All entries below are to be written out again exactly, but no picture is to be copied.

Recorded data
+===+
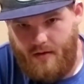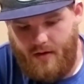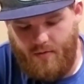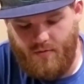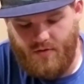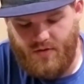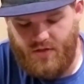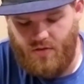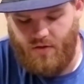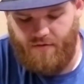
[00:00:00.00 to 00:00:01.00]
It was
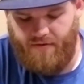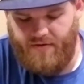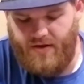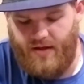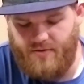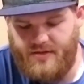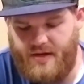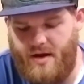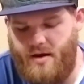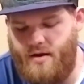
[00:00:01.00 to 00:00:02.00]
$250
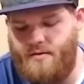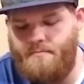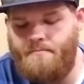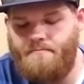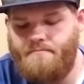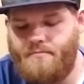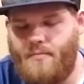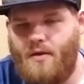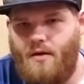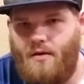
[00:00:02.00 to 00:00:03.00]
Canadian.
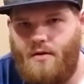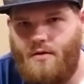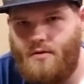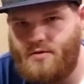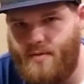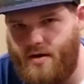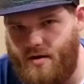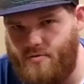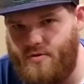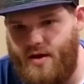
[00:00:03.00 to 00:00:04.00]
It's about
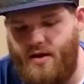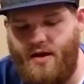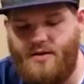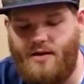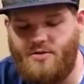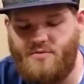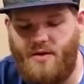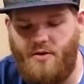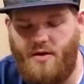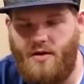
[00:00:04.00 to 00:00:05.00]
$188
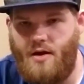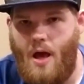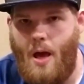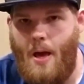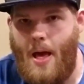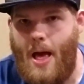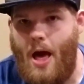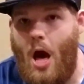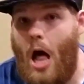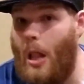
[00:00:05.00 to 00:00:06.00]
American.
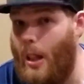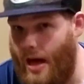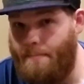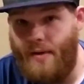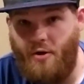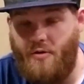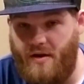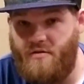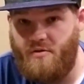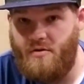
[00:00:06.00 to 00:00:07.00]
A lot better than
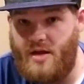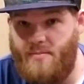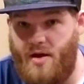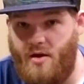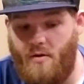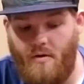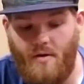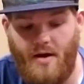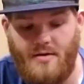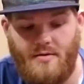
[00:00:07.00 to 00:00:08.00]
its current eBay going
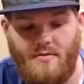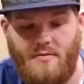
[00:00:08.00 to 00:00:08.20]
rate.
+===+
Exercise answer:
[00:00:00.00 to 00:00:01.00]
It was
[00:00:01.00 to 00:00:02.00]
$250
[00:00:02.00 to 00:00:03.00]
Canadian.
[00:00:03.00 to 00:00:04.00]
It's about
[00:00:04.00 to 00:00:05.00]
$188
[00:00:05.00 to 00:00:06.00]
American.
[00:00:06.00 to 00:00:07.00]
A lot better than
[00:00:07.00 to 00:00:08.00]
its current eBay going
[00:00:08.00 to 00:00:08.20]
rate.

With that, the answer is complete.